The tax breaks may be an illegal state subsidy if church- run businesses “could be considered as commercial and may be in competition with commercial service providers,” the European Commission said in an e-mailed statement today.
Under Italian law, the Holy See doesn’t pay tax on its estimated 100,000 non-commercial properties and also receives a 50 percent reduction on a corporate tax charged on commercial real estate. The exemptions save the church 2 billion euros ($2.8 billion) a year, according to newspapers including La Repubblica.
The inquiry is at least the third the Brussels-based commission has conducted into how member states treat former state religions. The EU regulator has also questioned subsidies for the Catholic Church in Spain and sales tax rules for churches in Belgium. In Italy, where citizens can send a portion of their taxes to religious groups, the church may be forced to return any funds deemed to be illegal government aid.

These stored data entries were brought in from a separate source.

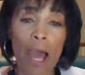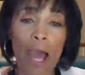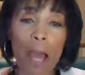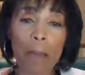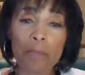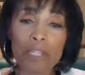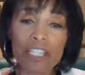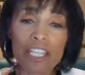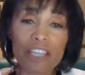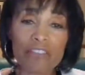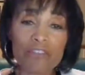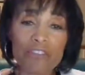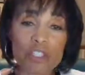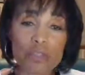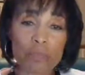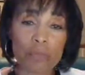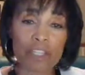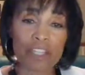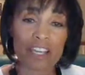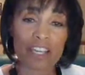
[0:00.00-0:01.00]
I believe
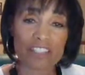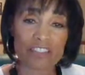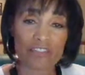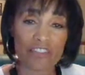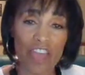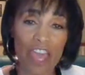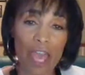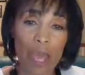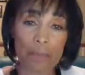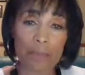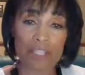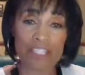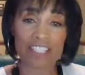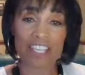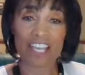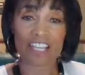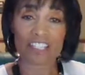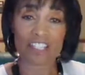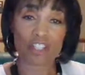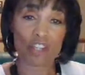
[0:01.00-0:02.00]
it's because of habits.
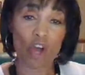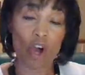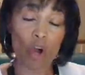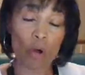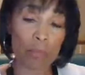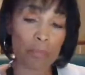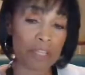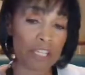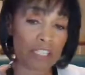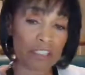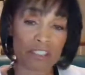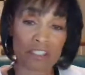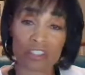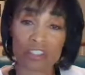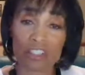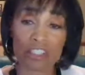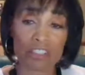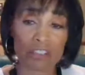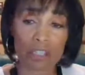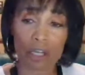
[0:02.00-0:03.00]
Has it all been
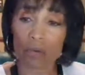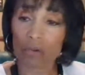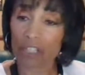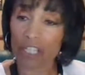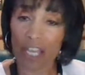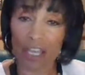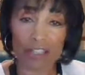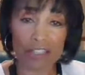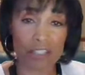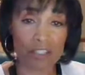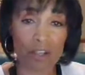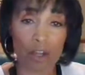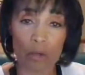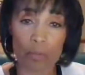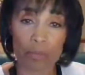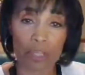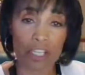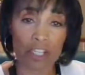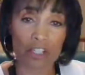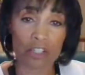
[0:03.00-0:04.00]
good? No, it hasn't
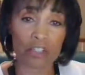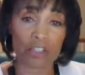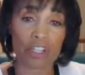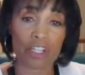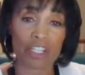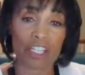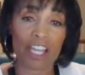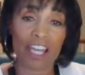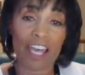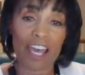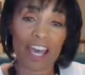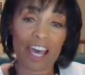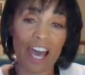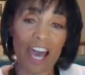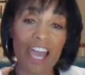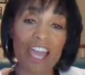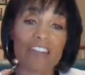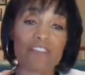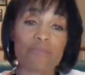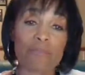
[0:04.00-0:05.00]
all been good.
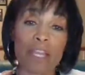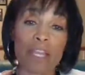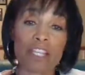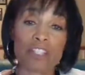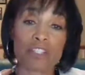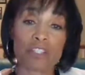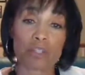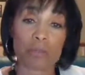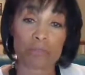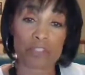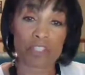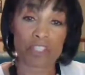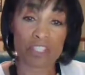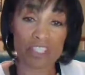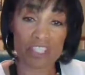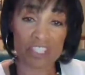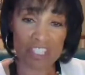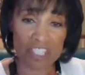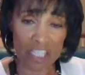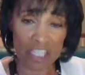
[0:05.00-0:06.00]
I have made some
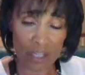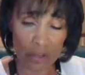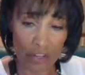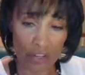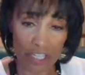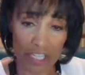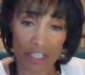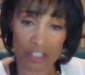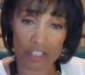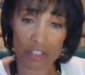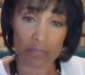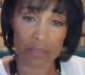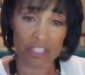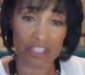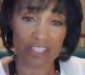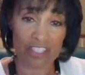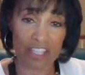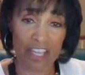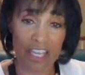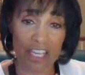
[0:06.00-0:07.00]
serious
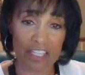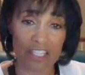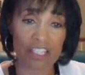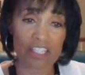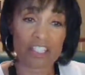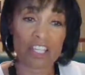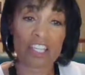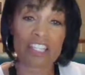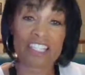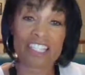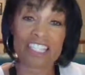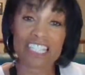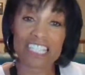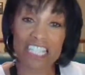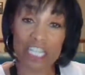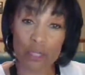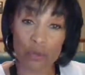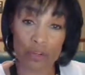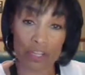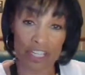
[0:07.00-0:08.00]
mistakes,
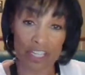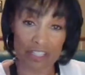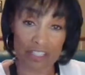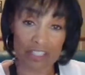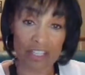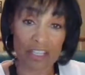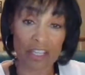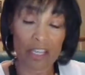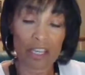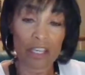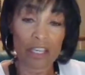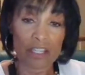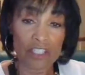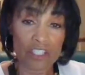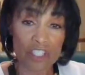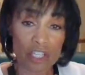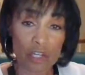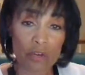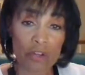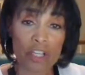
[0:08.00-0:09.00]
serious
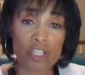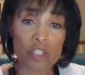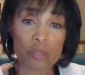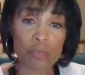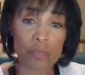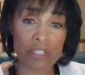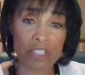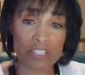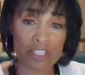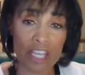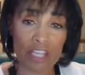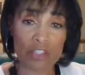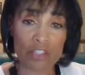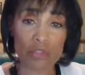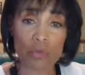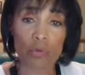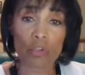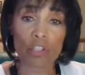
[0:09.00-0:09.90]
mistakes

Officials at the Vatican press office and Italian finance ministry weren’t immediately available for comment.
The EU antitrust authority, which reviews whether government grants harm competition, quizzed Italy on the tax breaks in 2008.
Sports Clubs
The commission said today it will also examine rules that stop church institutions and amateur sports clubs from losing the non-commercial status that gives them favorable tax treatment.
Italy has gradually changed how the church is financed. Before the country’s unification in 1870, the pope, the church’s spiritual leader, was also the ruler of much of middle Italy. Under the 1929 Lateran Treaty, the church recognized the Italian state, which in turn guaranteed the Vatican’s sovereignty, gave it an indemnity to set up its own bank and laid the groundwork for tax exemptions on its property.
Catholicism lost its status as a formal state religion in a renegotiation of the Lateran Treaty in 1984, under former Prime Minister Bettino Craxi. In exchange, taxpayers were given a choice to send about 0.8 percent of income tax to religious affiliations or public coffers.